# 🧠 Hypothetical Prompt Embedding RAG (HyPE) - Q2Q Retrieval

Welcome to the **Hypothetical Prompt Embedding RAG** project!  
This notebook demonstrates an advanced Retrieval-Augmented Generation (RAG) workflow using **Hypothetical Prompt Embeddings (HyPE)**, inspired by recent research.

---

## 🚀 What is HyPE?

Traditional RAG systems retrieve document chunks based on query-to-document similarity.  
**HyPE** takes a novel approach:  
- For each document chunk, it generates a set of *hypothetical questions* that the chunk could answer.
- At query time, the user’s question is embedded and matched **directly to these hypothetical questions** (Q2Q matching), rather than to the original document text.
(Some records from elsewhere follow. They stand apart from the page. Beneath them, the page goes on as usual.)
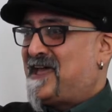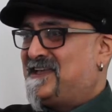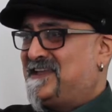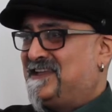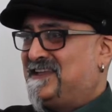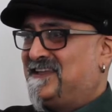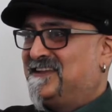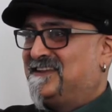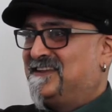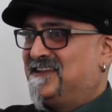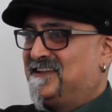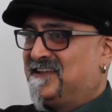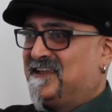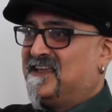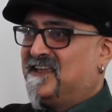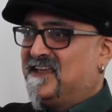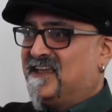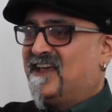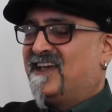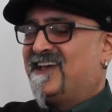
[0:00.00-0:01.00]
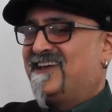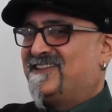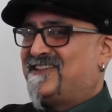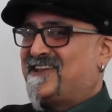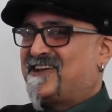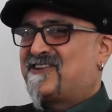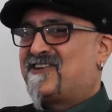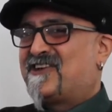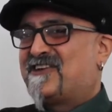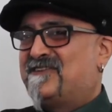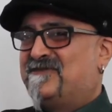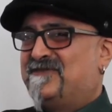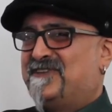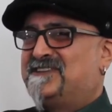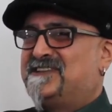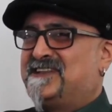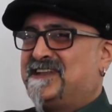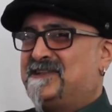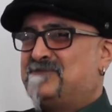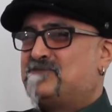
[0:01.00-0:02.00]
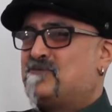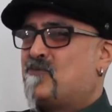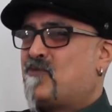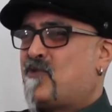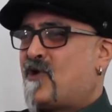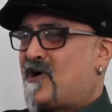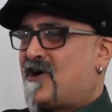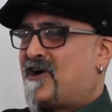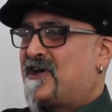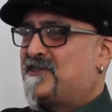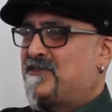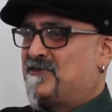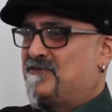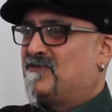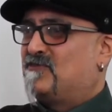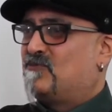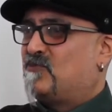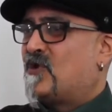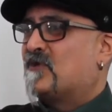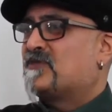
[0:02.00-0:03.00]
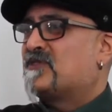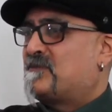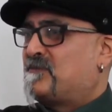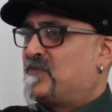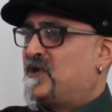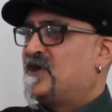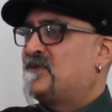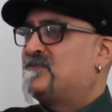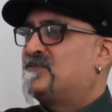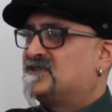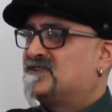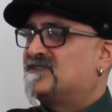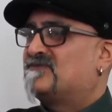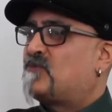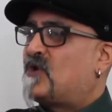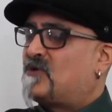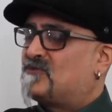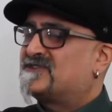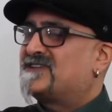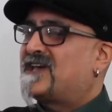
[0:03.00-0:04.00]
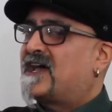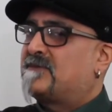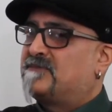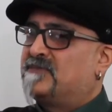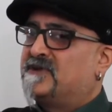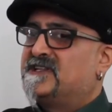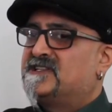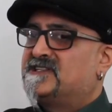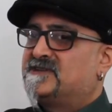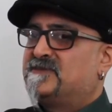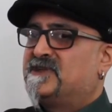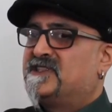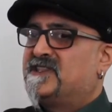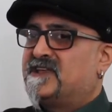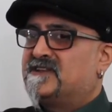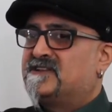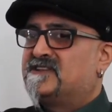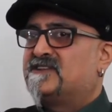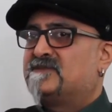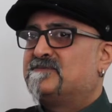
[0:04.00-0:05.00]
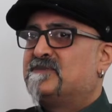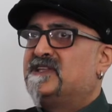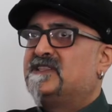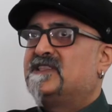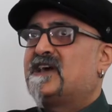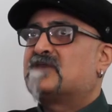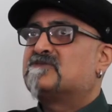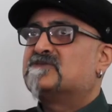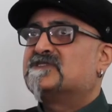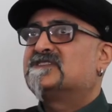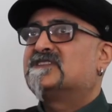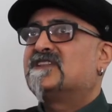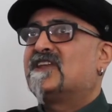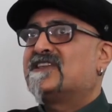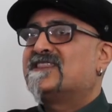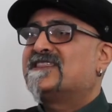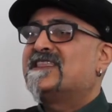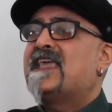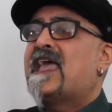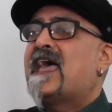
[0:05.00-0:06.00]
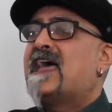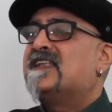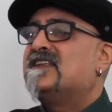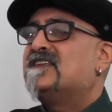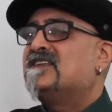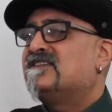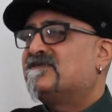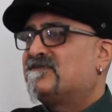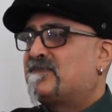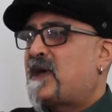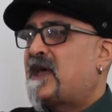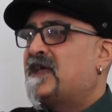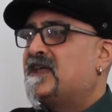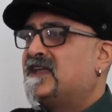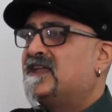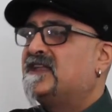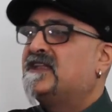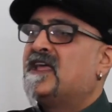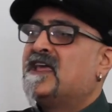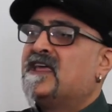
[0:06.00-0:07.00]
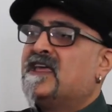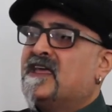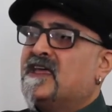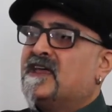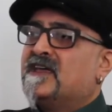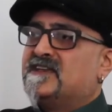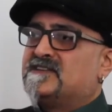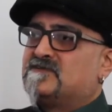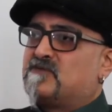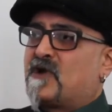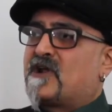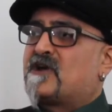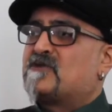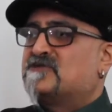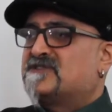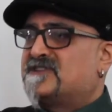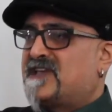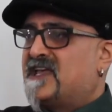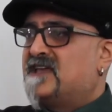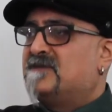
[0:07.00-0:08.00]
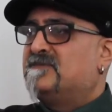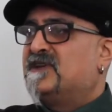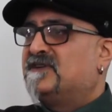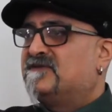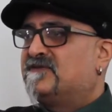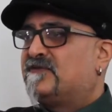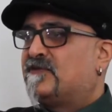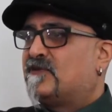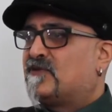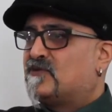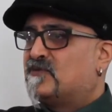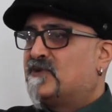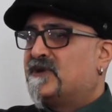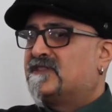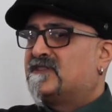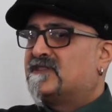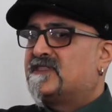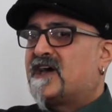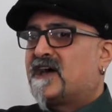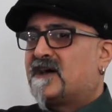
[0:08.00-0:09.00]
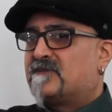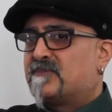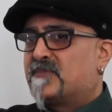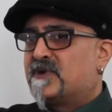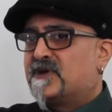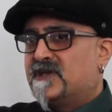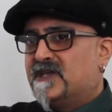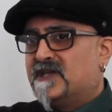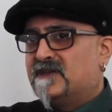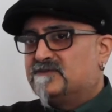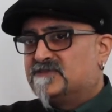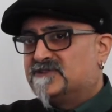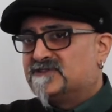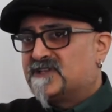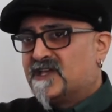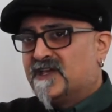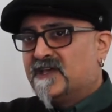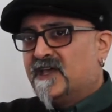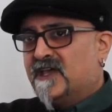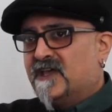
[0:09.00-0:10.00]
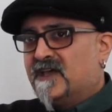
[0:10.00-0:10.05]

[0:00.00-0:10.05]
pain, and that kind of fitted in what the purpose of what was happening to me then. To me, that was like the end of pain is what I was aiming for with that. But it was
This leads to more precise and contextually relevant retrieval, bridging the gap between user queries and document content.

---

## 🛠️ How It Works

1. **Document Chunking:**  
    Documents are split into manageable chunks.

2. **Hypothetical Question Generation:**  
    For each chunk, an LLM generates essential questions that the chunk could answer.

3. **Embedding:**  
    Both hypothetical questions and user queries are embedded using a powerful embedding model.

4. **Q2Q Retrieval:**  
    At query time, the user’s question is matched against the pool of hypothetical questions using vector similarity (cosine/FAISS).

5. **Answer Generation:**  
    The most relevant chunks are used as context for the LLM to generate a final answer.

---

## 📦 Features

- End-to-end HyPE pipeline implemented from scratch
- Uses Google Gemini and Google Embeddings
- Supports both brute-force and FAISS-based retrieval
- Modular and extensible code

---
## CITATION 
``` 
Vake, Domen and Vičič, Jernej and Tošić, Aleksandar, Bridging the Question-Answer Gap in Retrieval-Augmented Generation: Hypothetical Prompt Embeddings. Available at SSRN: https://ssrn.com/abstract=5139335 or http://dx.doi.org/10.2139/ssrn.5139335
```

---

## 📖 References

- **Bridging the Question-Answer Gap in Retrieval-Augmented Generation: Hypothetical Prompt Embeddings**  
  [Research Paper Link](https://www.researchgate.net/publication/389032824_Bridging_the_Question-Answer_Gap_in_Retrieval-Augmented_Generation_Hypothetical_Prompt_Embeddings)

---

## ✨ Credits

This project is implemented from scratch, inspired by the above paper.  
All code and logic are original and tailored for educational and research purposes.

---

Happy experimenting! 🤖✨

In [None]:
'''
HyPE (Hypothetical Prompt Embeddings) is an advanced RAG enhancement technique that
precomputes hypothetical questions for each document chunk during indexing rather
than generating content at query time.
'''

In [7]:
import os
GOOGLE_API_KEY = ""
os.environ["GOOGLE_API_KEY"] = GOOGLE_API_KEY
from langchain_google_genai import ChatGoogleGenerativeAI
llm = ChatGoogleGenerativeAI(
    model="gemini-2.5-flash",
    temperature=0,
    max_tokens=None,
    timeout=None,
    max_retries=2,
)

In [None]:
from llama_index.core import VectorStoreIndex, Settings, SimpleDirectoryReader
from llama_index.core.node_parser import SentenceSplitter
from llama_index.embeddings.google_genai import GoogleGenAIEmbedding
documents = SimpleDirectoryReader("data").load_data()
splitter = SentenceSplitter(chunk_size=1000,chunk_overlap=200)
nodes = splitter.get_nodes_from_documents(documents)
embed_model = GoogleGenAIEmbedding(
    model_name="text-embedding-004",
    embed_batch_size=100,
    api_key=""
)
Settings.embed_model = embed_model
Settings.llm = llm

In [None]:
def generate_hypothetical_embeddings(nodes, llm, embed_model):
    """
    For each node, generate hypothetical questions and embed them,
    associating each embedding with the original node.

    Returns:
        List of tuples: (question_embedding, original_node)
    """
    prompt = """
    Analyze the input text and generate essential questions that, when answered, capture
    the main points and core meaning of the text. The questions should be exhaustive and
    understandable without context. When possible, named entities should be referenced
    by their full name. Only answer with questions where each question should be written
    in its own line (separated by newline) with no prefix.
    """

    embedding_pairs = []

    for node in nodes:
        #  Generate questions from node text
        full_prompt = prompt + "\n\n" + node.text
        response = llm.invoke(full_prompt)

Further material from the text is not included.